Never ever ever rent a car in Paris. That is, never return a car in Paris. EVER.

Paris is still designed to foil the Germans. (Or whoever might invade.) The streets are crooked and you can’t find the street names and even if you could, it wouldn’t matter because they change every few blocks.

Mr T and I are still married despite having to return a car by 7 p.m. in Paris and that’s all I will say about that except I still have PTSD. Did you know there is a peripherique – a ring road? – in Paris? WE DID NOT!

Back to Spain.

And toilets.

I heart Spain. I really do. I think I could move there and live there the rest of my life and be happy.


Where on earth do Spanish women pee?



That sign you see in the photo above?



I was so excited.

Because I needed to pee.

Because dos cafes con leche for breakfast, y’all.


We stopped.

There were picnic tables.

But no restrooms.


But I had to pee.

What’s a woman to do?


I did what women have done since the dawn of time.

We do what needs to be done.

I walked along the path, through the bushes, until I found a spot where I could not be seen by the road.

And I realized that this was The Spot.

The Spot that others had used as well.

How did I know that?

Because – how do I put this delicately?

I don’t think there is a way.


There are schools of thought, apparently, about peeing in the wild.

I had always thought that if one does that, one leaves as few traces as possible.

As in, one pees and that’s it.

One suffers the consequences of some – discomfort.

One does not leave evidence.

OK. I will say it.


And yet – this spot – AND SPAIN I SAY THIS WITH LOVE – was littered with toilet paper AND THAT’S JUST WRONG.

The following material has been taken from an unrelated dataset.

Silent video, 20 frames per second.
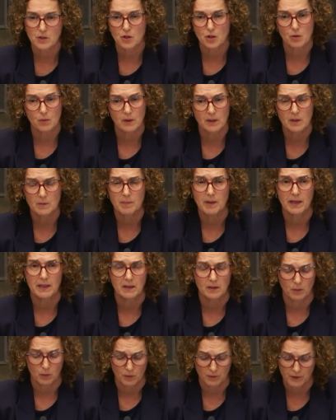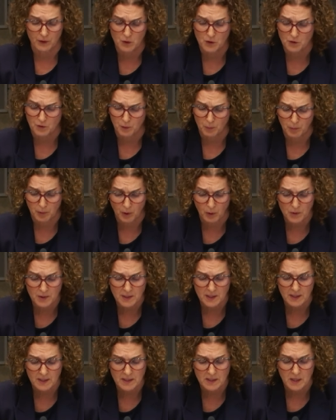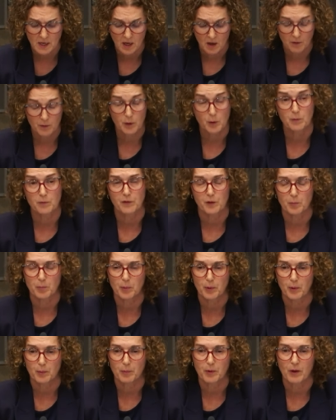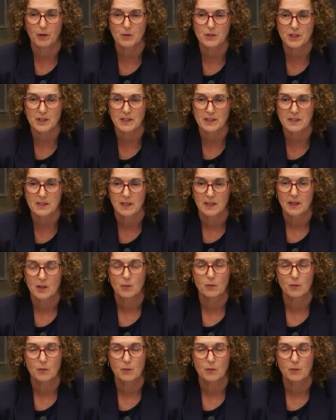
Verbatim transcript: two independent reviews for process for per for project.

  1. It’s environmentally really bad
  3. If you have to use the TP, you need to take the TP with you. YOU DO NOT LEAVE IT BEHIND ON THE GROUND FOR OTHER PEOPLE TO SEE

The end.

PS I still don’t have a job. Now I probably never will.








3 thoughts on “Love in the time of COVID-19

  1. B) Don’t Spanish mothers tell their daughters about carrying an extra ziplock bag?
    a) All is well and boring here now. Last week I started a part time job (only half a day a week – sorry – but it’s not anything you would be interested in doing and not worth moving here from there) and now they are furloughing everyone. Part of my “job” is consulting on HR, tho, so perhaps I will get an extra week or two out of that!

    How many old movies can you watch? Today we went out and drove around town looking at new construction just to get out. And, thank goodness, it’s turning spring here, so there’s plenty I can do in the garden.

    All you can do now is see if you can find some online seminars to take, etc. to enhance your already great skills and wait it out. It ain’t gonna be pretty for anyone. Can your husband go back to engineering? But hang in there, and it will eventually get better.


    1. We are both looking for ways to help in our neighborhood – we have checked in on our elderly and otherwise vulnerable neighbors and will be passing our flyers for our neighborhood association tomorrow telling vulnerable people how to get help with grocery shopping, etc. (And we have volunteered to help with the shopping and other chores.) We both feel so helpless. Mr T is looking for engineering projects to help with, as well – fast development of breathing apparatus, etc. We have signed up with every volunteer group we can find – it is an advantage of unemployment right now!


  2. Years ago I was in Cyprus visiting my SIL and we were traveling around and walked into a public bathroom ( I think it was near a monastery of some sort?) it was the most beautiful bathroom with marble everywhere and beautiful wooden doors. We opened the doors and laughed because in each stall with this beautiful marble there was just a hole in the floor! Seriously though take care!